Under the pressure of a numerically superior enemy, the Shchorsovites retreated to the Korosten region. On August 30, division commander N. A. Shchors, his deputy I. N. Dubovoi and political commissar Tanhil-Tanhilevich arrived in the Bogun division, which held positions near the village of Beloshitsa. Being at the forefront of the defense, Nikolai Shchors was wounded in the head. I.N.Dubovoi made a dressing for him, but after 15 minutes the divisional commander died. His body was sent to Klintsy, and then to Samara, where he was buried. Thus ended the life of one of the youngest and most talented commanders of the Civil War.
Strange story
In 1949, when the reburial of the remains of N. A. Schors took place, a previously unknown detail was revealed. A deadly bullet was fired from a short-barreled weapon and entered the back of the head of a fearless division commander. It turns out that Schors died at the hands of a man who was at a close distance behind him.
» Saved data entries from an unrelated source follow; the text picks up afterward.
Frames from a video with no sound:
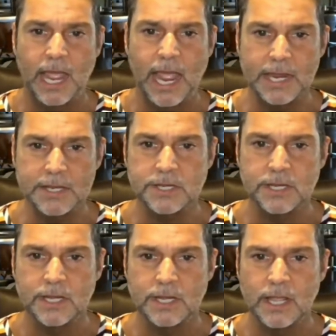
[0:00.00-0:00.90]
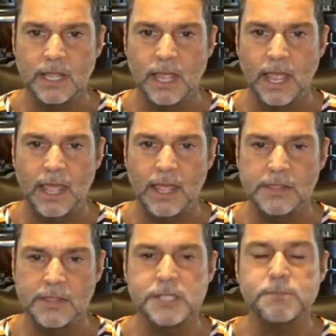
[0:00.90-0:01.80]
And
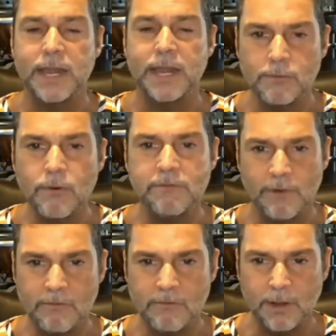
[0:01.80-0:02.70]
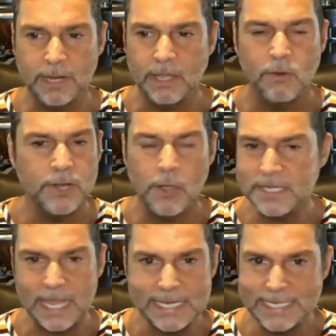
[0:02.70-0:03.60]
there's plenty of room for everybody.
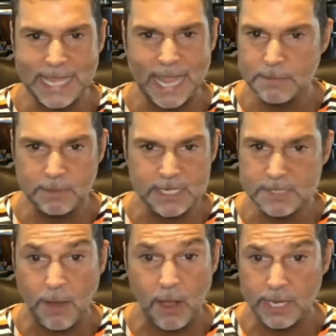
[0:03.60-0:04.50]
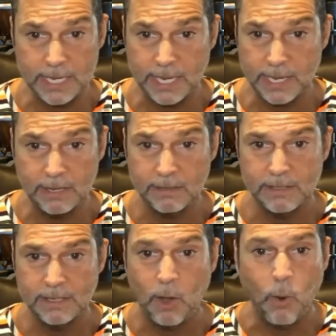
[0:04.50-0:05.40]
Nobody's eating anybody's pie here.
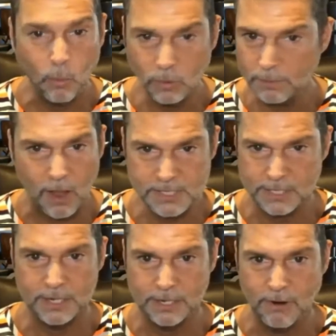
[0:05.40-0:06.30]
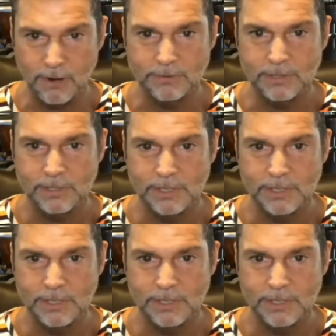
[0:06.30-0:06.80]
All the pies are going to grow.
Various versions appeared - death at the hands of the “Trotskyists” and even the revenge of the Bolsheviks on the intractable and popular commander in the army.
The name of N. A. Schors was not forgotten, and his exploits were immortalized by many monuments, names of streets and cities. The people still hear the “Song of Schors” - a courageous and selfless man who until the last minute of his life believed in the possibility of building a fair and honest state.